Explainable Neural Networks for Credit Risk Modeling

Authors | Subbu Venkataramanan, Gungor Ozer

Understanding and Interpreting Credit Risk Models

Credit scores are designed to measure how likely it is that the borrower will repay the loan in full. There are many credit scores that model the probability of loan default as a function of borrower features like length of credit history, credit utilization, repayment history, inquiries etc. For example, although the details are not fully disclosed, a leading Credit Score uses a combination of:

  • On-time payment history

  • Capacity-in-use of total credit line

  • Length of credit history

  • Types of credit used

  • Recent “new” credit requests

to quantize probability of repay / default. So, when an “adverse” credit decision like rejecting the application is made, it can clearly be attributed to reasons like “Revolving balance to credit line too high”, “Serious delinquency in the last 5 years” etc. Such explainability is crucial because Federal regulations require financial institutions to provide “adverse action reasons” to rejected borrowers. It is not enough to say that the “credit score is too low”. From the customer (borrower) perspective the reasons help them understand what actions they would need to take to improve their credit score and, therefore, the chance of loan acceptance.

Most scoring systems, although useful, can lead to false conclusions and denial of credit to many credit-worthy applicants. This is because, these scoring systems use linear/less-complex “shallow” models like logistic regression, which perform well enough when the amount of data and number of parameters / predictors (exogenous variables) is small. However, as data and number of predictors grows larger, the accuracy of linear models is reduced.

Considering that the amount (tradeline level loan features, timing, sequence and repayment history) and variety (alternate data sources) of data that are available on borrowers are increasing dramatically, credit risk modelers need more sophisticated “deep” ML algorithms that can learn more complex, non-linear functions. Neural network models, for example, have been shown to have higher accuracy when the data is “big”.

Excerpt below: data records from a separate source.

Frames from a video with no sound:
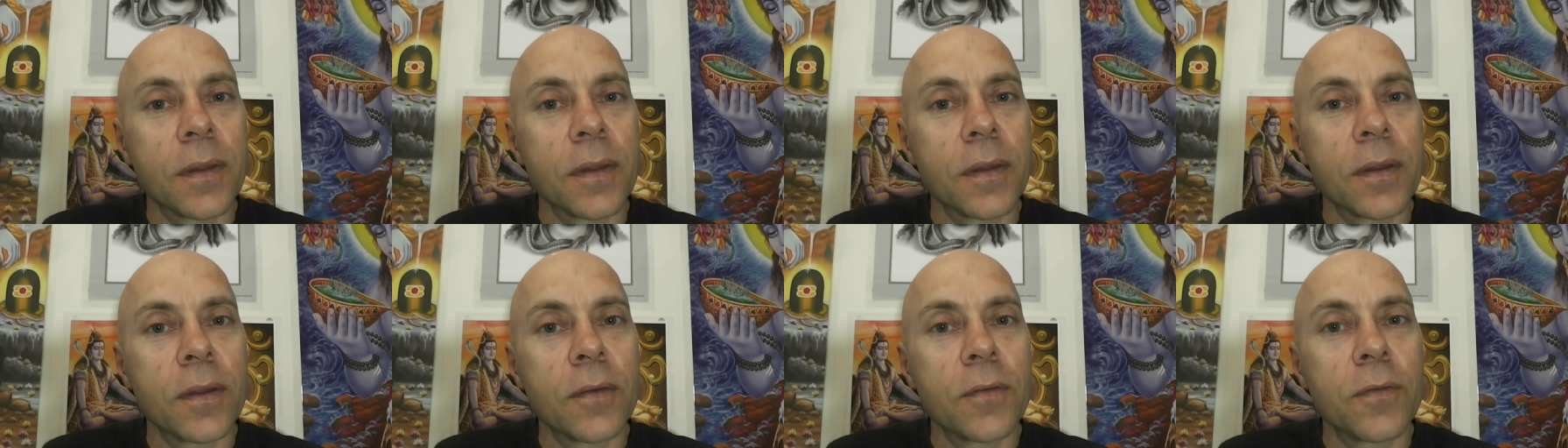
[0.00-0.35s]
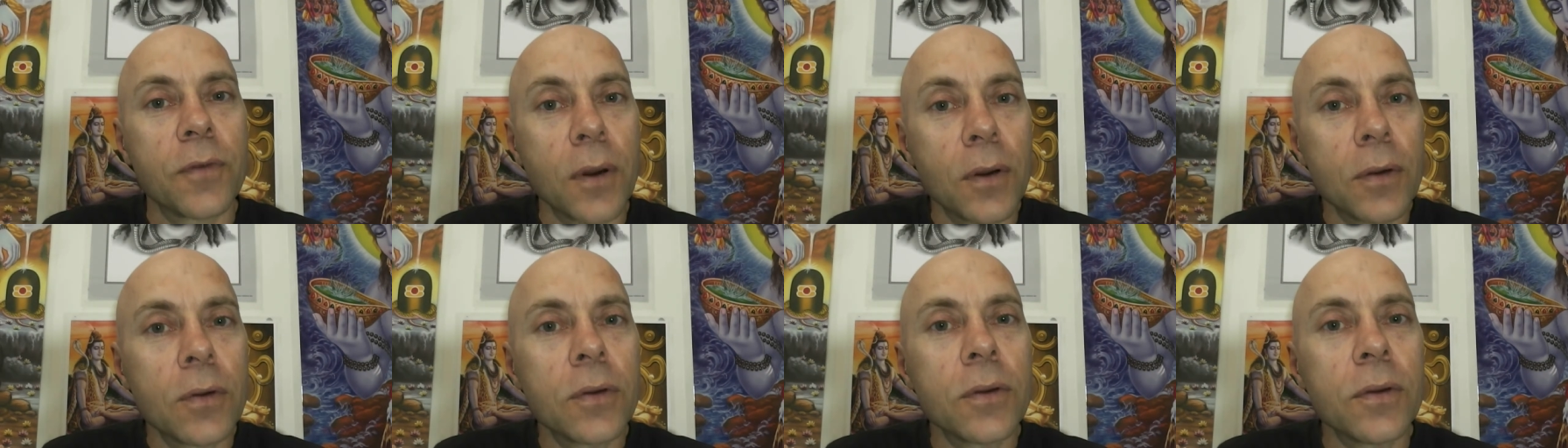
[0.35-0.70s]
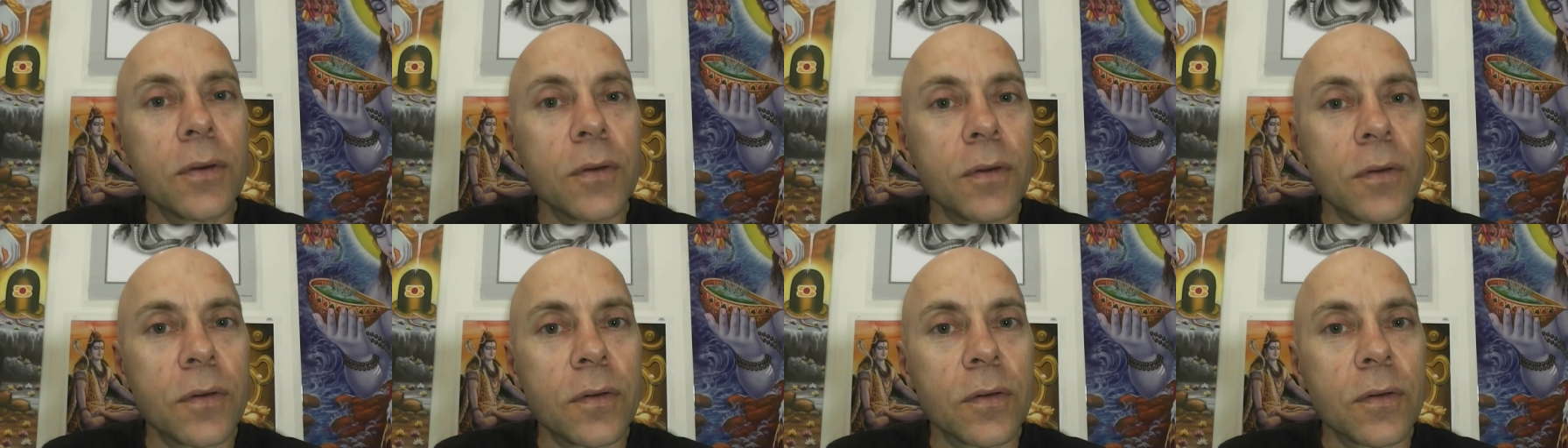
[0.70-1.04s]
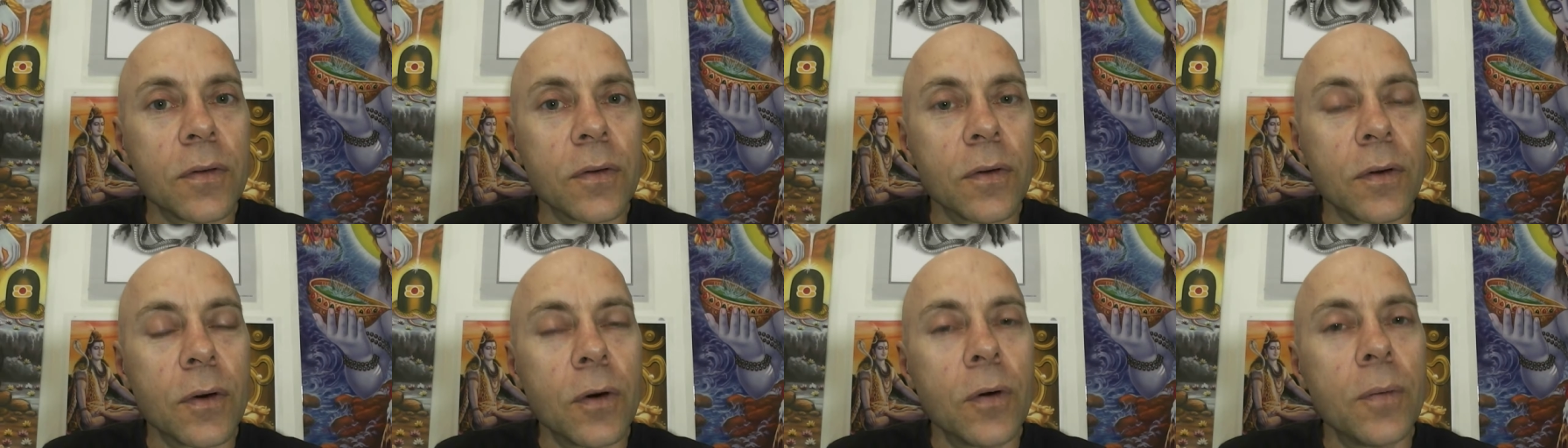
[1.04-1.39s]
focus,
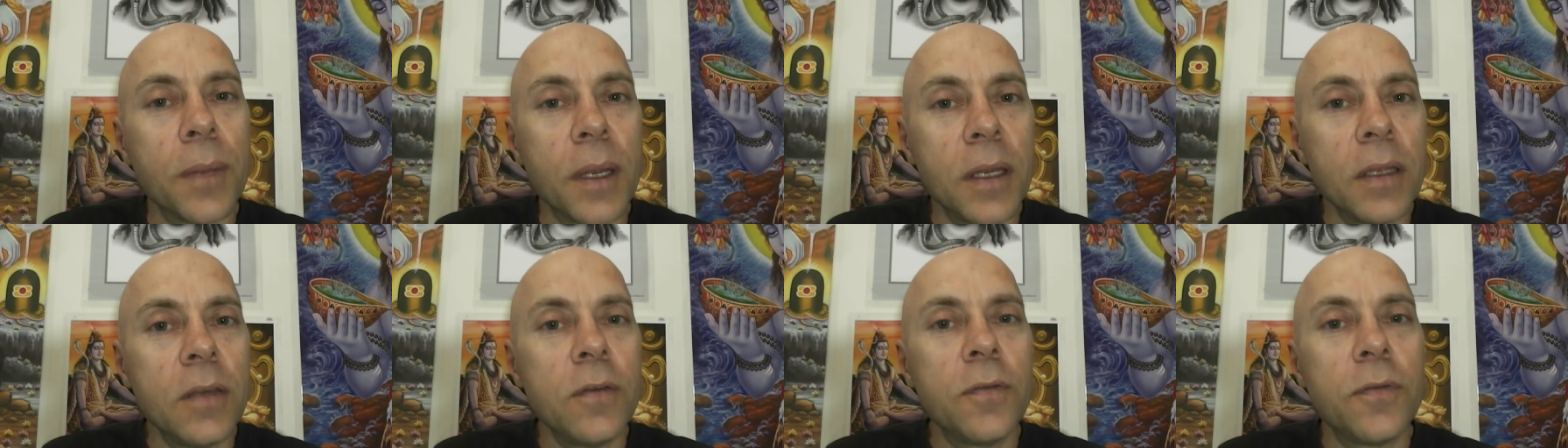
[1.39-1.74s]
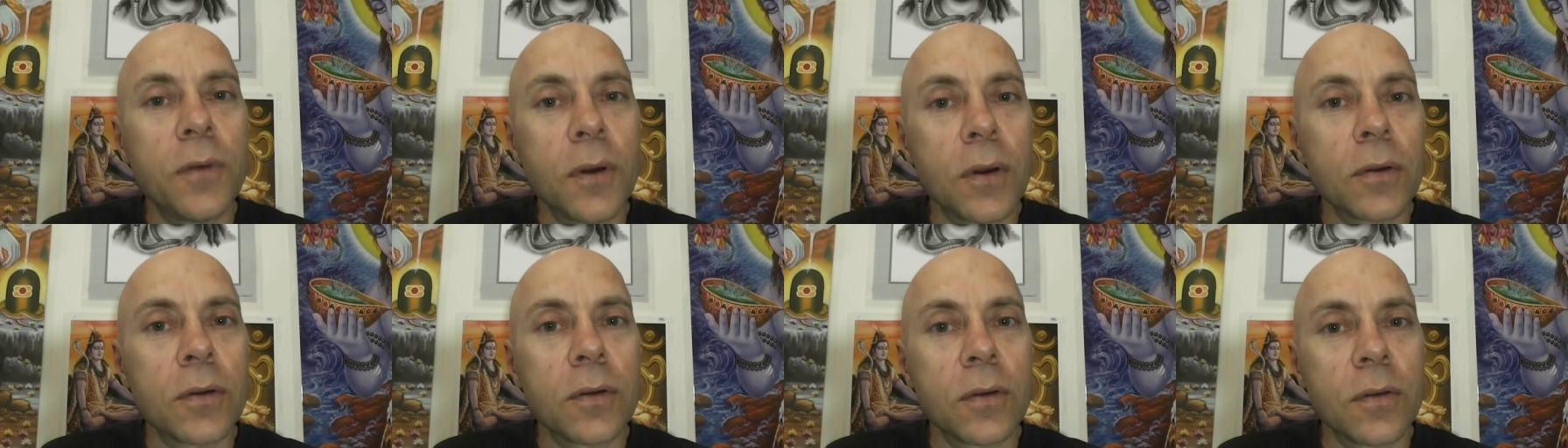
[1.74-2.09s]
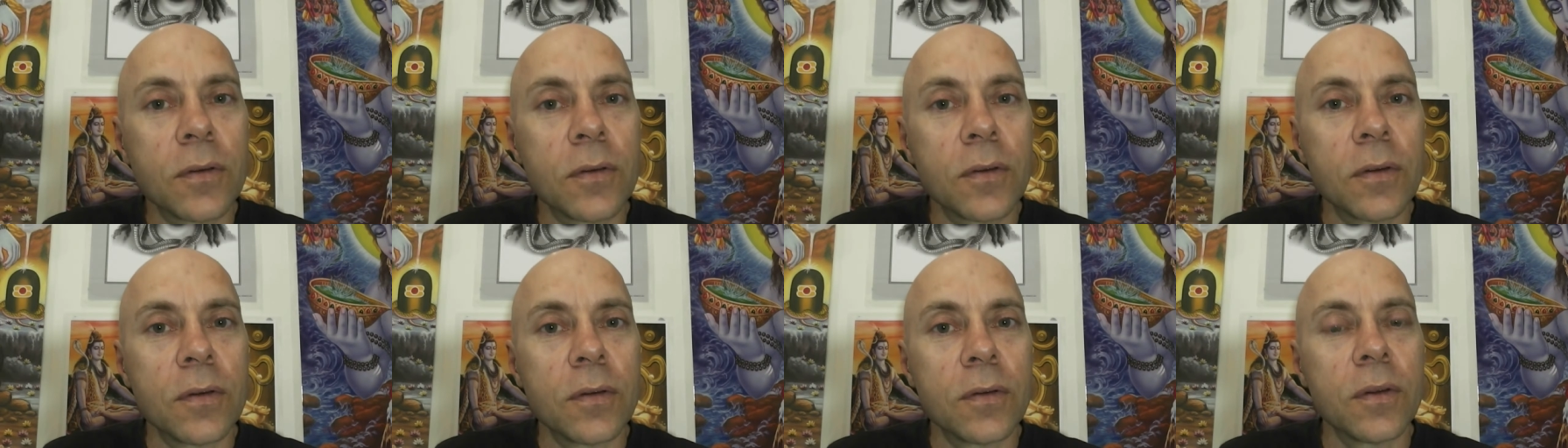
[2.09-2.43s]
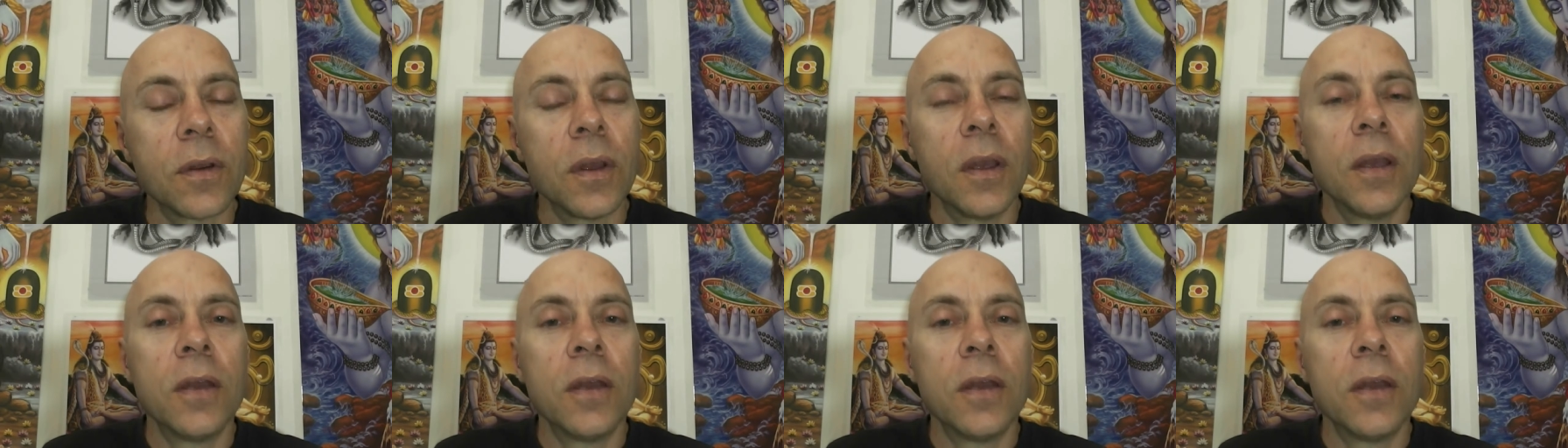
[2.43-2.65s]
or many focuses,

The paradox here is that most of the complex ML algorithms utilize non-linear relationships that are not readily explainable. For many sectors and industries, including the financial world, models need to be explainable for them to adopt into their day-to-day operations per obeying government regulations and satisfying customer expectations.

Enter Deep Learning

Today, even personal computers are equipped with processing powers that can store/handle gigabytes of data. Technologically speaking, we can efficiently process terabytes of data quite efficiently by clusters of processors (HPCs), thanks to distributed computing and fast algorithms. One such algorithm is neural networks, now called “Deep Learning” especially when there are several hidden layers. The method describes very complex non-linear relationships between large number of features (tradeline level features, alternate data features etc.) and the outcome (probability of paying back).

Neural networks are widely used in image / sound / speech / text processing and produce incredible results for various classification and regression problems. To elaborate in their current applications, below is a limited list of different neural networks and example modeling problems they are used for:

Neural Networks (NN) for Credit Risk Modeling

Although very useful in classification models with high accuracy and extremely successful in capturing complex, non-linear relationships between huge number of variables and an outcome, NNs do not produce straightforward model coefficients. This gives the impression that they are black box models but that is not strictly true. They are explainable to some degree through sensitivity analysis. However, so far, these models have eluded fully regulatory compliant explainability that includes adverse action reasoning. This in turn makes the regular/unmodified neural network models unadoptable for credit underwriting. For this reason, despite lower accuracy, simpler “shallow” models like logistic regression are still preferred by financial institutions.

Explainable Neural Networks from Scienaptic

At Scienaptic Systems, we have developed a novel NN algorithm that would improve prediction accuracy while overcoming explainability limitations of regular neural network models. This breakthrough algorithm can be applied to any supervised learning problem, such as credit risk modeling for financial institutions.

Scienaptic’s new explainable NN algorithm proposes an efficient way for discretization of numerical inputs that is independent of numerical range towards creating an explainable neural network. The method is automated by nature and therefore, also reduces the need for feature engineering, which saves significant labor and computing resource for manual intervention. Leveraging the optimized TensorFlow package, it is applicable to large data sets and brings, for banks and other lending institutions, the power of highly predictive and explainable, deep learning models that would drive up approval rates and lower loss rates.

Basically, the novel algorithm maps all exogenous variables to optimized buckets and to the final prediction. Through this connection, the modeled relationship is explainable in a straightforward manner. For example, a reason such as “Too many revolving trade inquiries in past three months” can be readily provided because the number of such inquiries may fall into a bucket, say 5 to 8 that has ten times the default rate compared to average. Note that, the optimizations / transformations require minimal external

input, meaning very little – if any – manual intervention is needed.

The algorithm also provides score ranges like FICO. And, the resulting model is as conclusive for each of the added metrics like FICO bucket conclusions, such as EXCEPTIONAL (FICO = 800+) borrowers have only 1% of default rate or FAIR (579 < FICO < 670) are likely to default 27 times out of 100.

In this sense, Scienaptic’s innovative algorithm is a leap forward for much needed explainability of sophisticated neural networks for credit underwriting and risk modeling. Such explainability – combined with high accuracy of deep learning – will be of great value to credit risk models for it would help addressing federal regulations and consumer expectations.  Successful implementations will bring higher approval rate for qualified borrowers and lower risk for financial institutions: WIN-WIN!